UTM

UTM (Universal Transverse Mercator)
Computers eat it for breakfast because it reads like Cartesian coordinates.

 from http://geokov.com/education/utm.aspx

Grid zones are 6 degrees wide with a central meridian
They start at 180° west (?or east) of Greenwich and increase in number going east.  In Lexington, we’re in  UTM grid zone 17, which has 81°W as the central meridian.
US Grid Zones and World Grid zones

Usually, only one grid zone used in a map, even for areas near the boundary of a grid zone. But see the orthophoto map called “NC_Cape_Fear…..” from North Carolina in the sharedwork/demo folder in box; the projection of the map is Lambert conformal conic, but it has two UTM grid zones printed on it.
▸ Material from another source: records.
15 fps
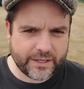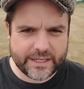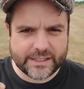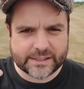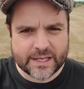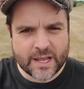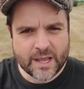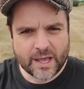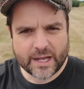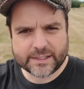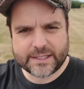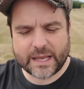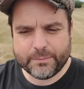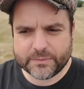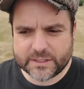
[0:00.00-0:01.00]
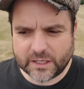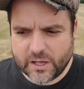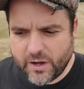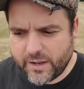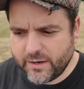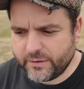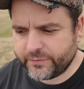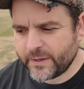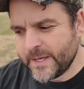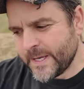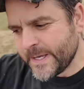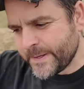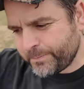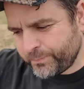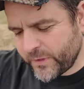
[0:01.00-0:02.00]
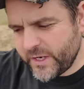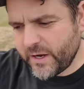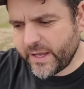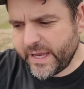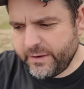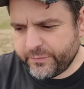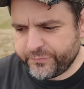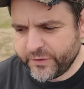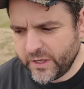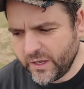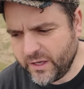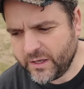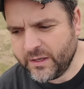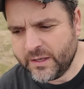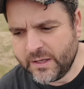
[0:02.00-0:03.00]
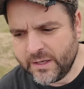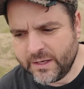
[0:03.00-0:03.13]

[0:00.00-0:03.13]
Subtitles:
it is attempt to kind of, infer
ArcGIS Pro: For UTM / Geographic comparison,

  • See the projections_and_datums layout from the Demo\intro\introPro project
  • make a new map (in a new tab)
  • copy the “Lex_quad.tif” from the existing layout and paste it into your new map. The map will automatically take the projection of the first layer you add.
  • Change the map projection from one grid zone to another (e.g., zone 17 to zone 18, then to zone 10 !). Note that the data stays in its coordinate system, but it is projected on the fly into some other coordinate system.